Democrats not only bet all on winning back the White House, to see instead President Bush win more of the popular vote than even Bill Clinton managed, but they ceded significant ground on every political and social level at the hands of an electorate which now clearly identifies more with Republican than Democrat values.
Democrats suffered a net loss of four seats in the US Senate, which now gives Republicans a hugely significant nine-seat majority, and in the House of Representatives Mr Bush can now count on a 21-seat advantage.
Republicans now control more governors’ mansions. Also, in one of the biggest surprises of the night — and one of the most ominous signs for Democrats — “moral” issues such as gay marriage and abortion emerged as one of the decisive factors in sending voters to the polls in support of Mr Bush.
On every front, yesterday’s results sounded alarm bells for a party that spent hundreds of millions of dollars on advertising, turned out more of its voters, and raised more money than at any time in its history.
In a graphic demonstration of how strong the Republicans’ lock has become on the South, only one generation ago the preserve of the Democrat Party, even John Edwards, Mr Kerry’s running-mate, saw his own state of North Carolina vote for Mr Bush by 56 per cent to 43, the same margin of victory for Mr Bush four years ago.
Mr Edwards’s own senate seat, which he vacated to focus on his initial bid for the Democrat presidential nomination last year, went Republican by nearly 200,000 votes. Democrats lost all five of the Southern senate seats they were defending, giving the Republicans a clean sweep in both Tuesday’s presidential and senate races in the South.
With Democrats fervently believing that Mr Bush’s mismanagement of Iraq would trump his advantage on terrorism, when Mr Kerry’s moderation on social issues would send swing voters his way, when job losses in Ohio had to give the senator the edge, Mr Kerry’s “victory” rally in central Boston on Tuesday night became an event marked with disbelief and gloom.
Even by early evening, before the results started to pour in and the truth emerged, fun was in short supply. Democrats were lashed by a freezing drizzle, there was no alcohol, and the acts on stage seemed strangely depressed. By the time James Taylor dedicated Carolina In My Mind to Senator John Edwards, both North and South Carolina had fallen.
Even the location of the optimistically titled “KerryEdwards 2004 Victory Party” was an odd choice: it was in front of the grand Copley Plaza Hotel where Fritz Kohn, the Democratic challenger’s Jewish grandfather, shot himself after losing his third fortune.
There were cheers early on, particularly with early exit polls pointing to a Kerry win. But by 11pm, when it became obvious that victory in Pennsylvania had been overshadowed by a loss in Florida, the cheering became more subdued.

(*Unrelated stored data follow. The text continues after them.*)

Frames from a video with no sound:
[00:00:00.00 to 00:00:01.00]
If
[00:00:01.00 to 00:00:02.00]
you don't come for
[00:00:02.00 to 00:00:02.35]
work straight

By 2am, the crowd consisted only of diehard John Kerry fans. Then a group of young and possibly inebriated Bush supporters decided to crash the party, bellowing “Go Bush!” and “Four More Years”, resulting in an ugly confrontation.

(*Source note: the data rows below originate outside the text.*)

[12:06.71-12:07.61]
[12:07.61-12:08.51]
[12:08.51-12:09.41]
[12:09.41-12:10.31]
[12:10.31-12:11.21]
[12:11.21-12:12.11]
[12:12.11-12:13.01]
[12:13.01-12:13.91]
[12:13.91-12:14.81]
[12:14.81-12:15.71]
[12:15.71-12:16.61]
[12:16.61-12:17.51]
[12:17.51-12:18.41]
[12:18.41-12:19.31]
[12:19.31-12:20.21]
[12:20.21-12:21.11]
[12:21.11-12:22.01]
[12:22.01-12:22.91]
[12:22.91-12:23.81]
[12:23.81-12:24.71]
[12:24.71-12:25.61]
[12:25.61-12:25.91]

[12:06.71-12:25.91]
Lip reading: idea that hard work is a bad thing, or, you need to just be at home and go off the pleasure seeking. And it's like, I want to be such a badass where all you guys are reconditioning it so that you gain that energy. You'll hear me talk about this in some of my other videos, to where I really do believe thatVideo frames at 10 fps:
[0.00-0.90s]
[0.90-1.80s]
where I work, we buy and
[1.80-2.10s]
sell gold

At 2.30am, when all hope had been extinguished, Mr Edwards made a weary appearance on the waterlogged stage. “It’s been a long time, but we’ve waited four years for this victory, we can wait one more day,” he declared, to an almost silent plaza.
Meanwhile, at a victory party for Mr Bush in downtown Washington, 5,600 guests with tickets were dancing, drinking and screaming their belief and joy amid the dry warmth of the Ronald Reagan Building, three blocks from the White House.
By the time Florida appeared won at 11pm, the early-evening jitters had evaporated amid the din of live country and western music, bow-tied waiters serving wine, beer and cocktails, and an evident belief that not just Mr Bush, but Republicans in general, were winning an historic mandate that would give them the right to reshape the Supreme Court in their image, strengthen the role of religion in public life and snuff the life from the Democrat Party.
At 5.15am, Andrew Card, Mr Bush’s chief of staff, emerged to declare to the packed crowd: “We are convinced that President Bush has won re-election.” He added that Mr Bush had a “statistically insurmountable” lead in Ohio.
“I’m 20, so I didn’t touch a drop,” Matthew Warner, a Republican intern, said over a coffee at 6am. “And anyway, I’ve got to go to work.”
And, clear eyed, off he went to embrace four more years.